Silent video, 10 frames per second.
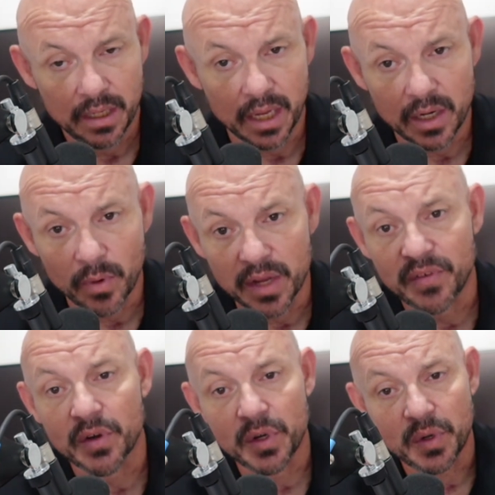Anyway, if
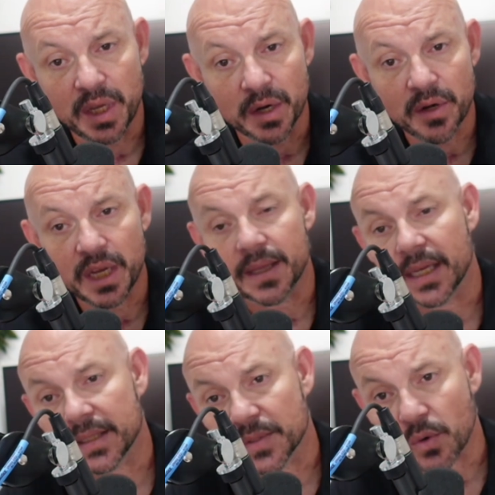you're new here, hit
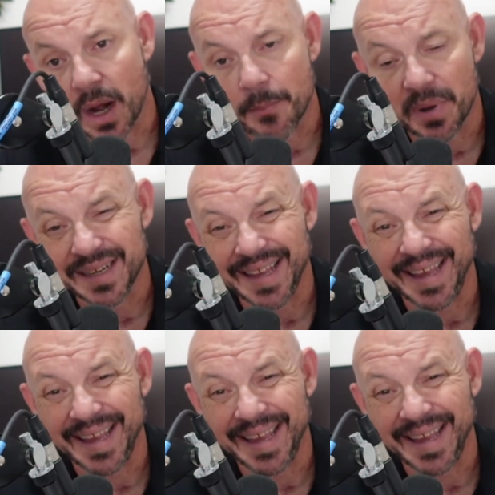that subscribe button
- - -
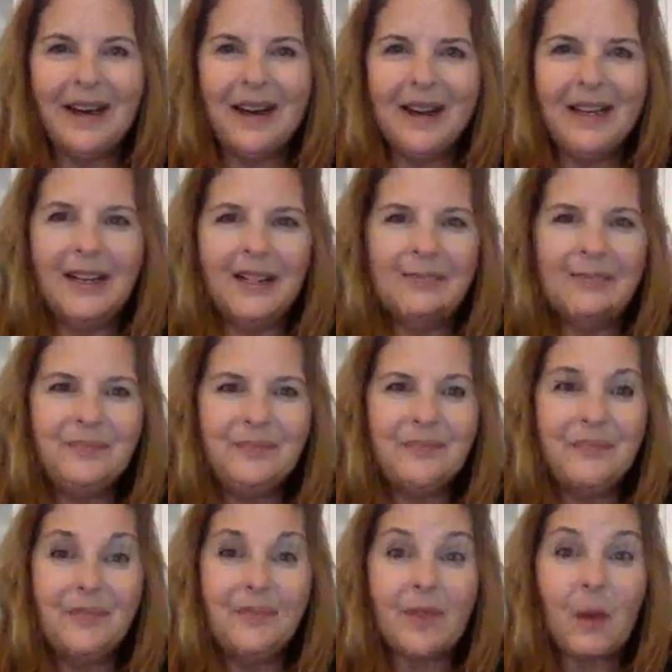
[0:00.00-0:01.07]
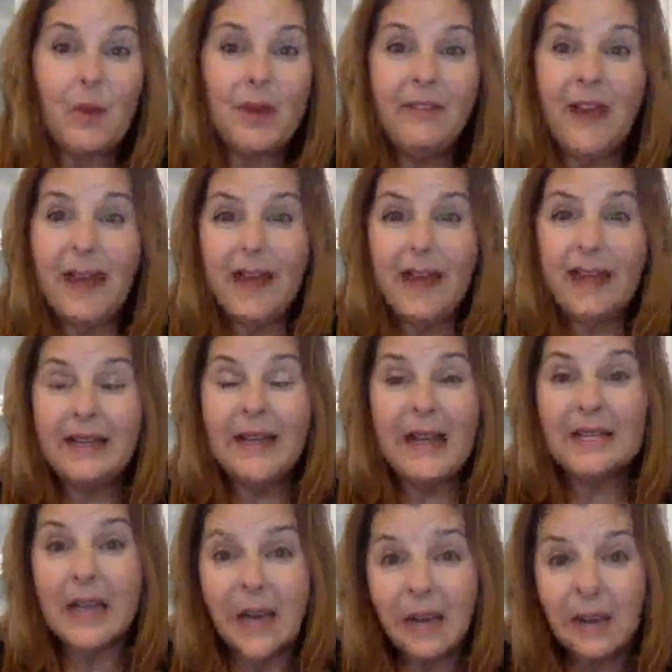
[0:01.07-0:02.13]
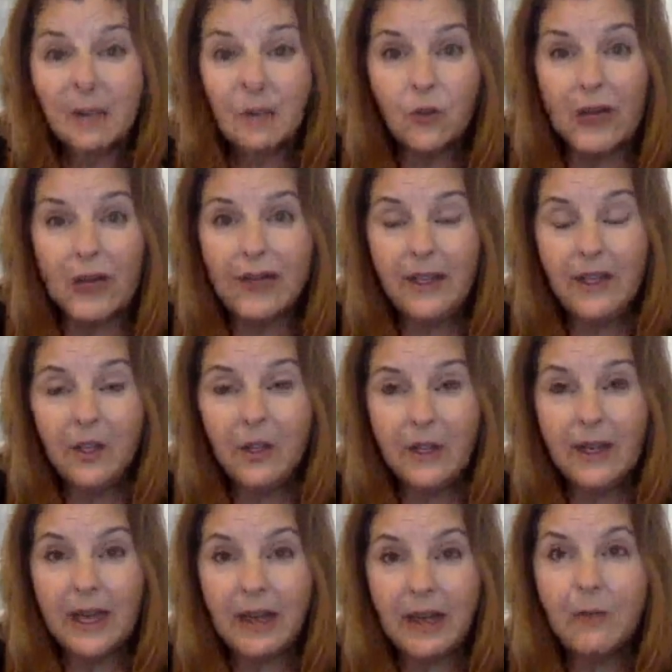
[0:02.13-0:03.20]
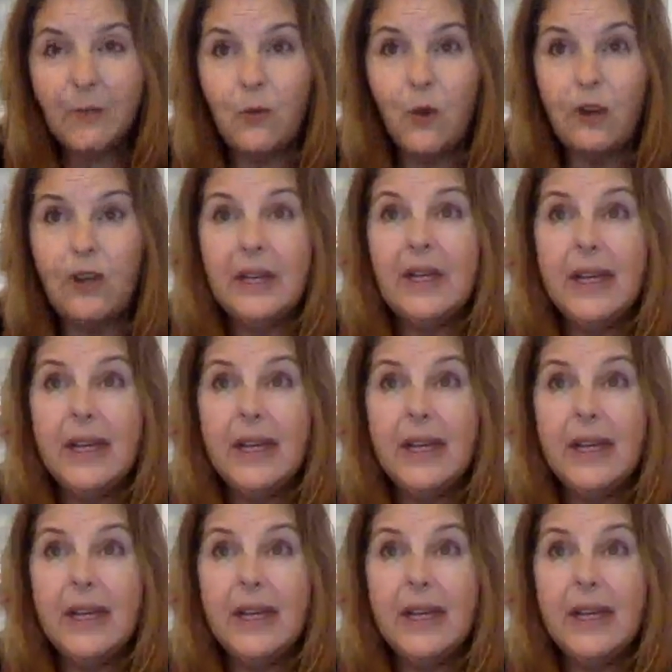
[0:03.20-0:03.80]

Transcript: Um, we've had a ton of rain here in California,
- - -
## Exercise instructions:
In the listing above, find the line with "[0:00.00-0:01.07]" and the line with "Transcript: Um, we've". Set down both and every line between them, minus the pictures.

## Task result:
[0:00.00-0:01.07]
[0:01.07-0:02.13]
[0:02.13-0:03.20]
[0:03.20-0:03.80]

Transcript: Um, we've had a ton of rain here in California,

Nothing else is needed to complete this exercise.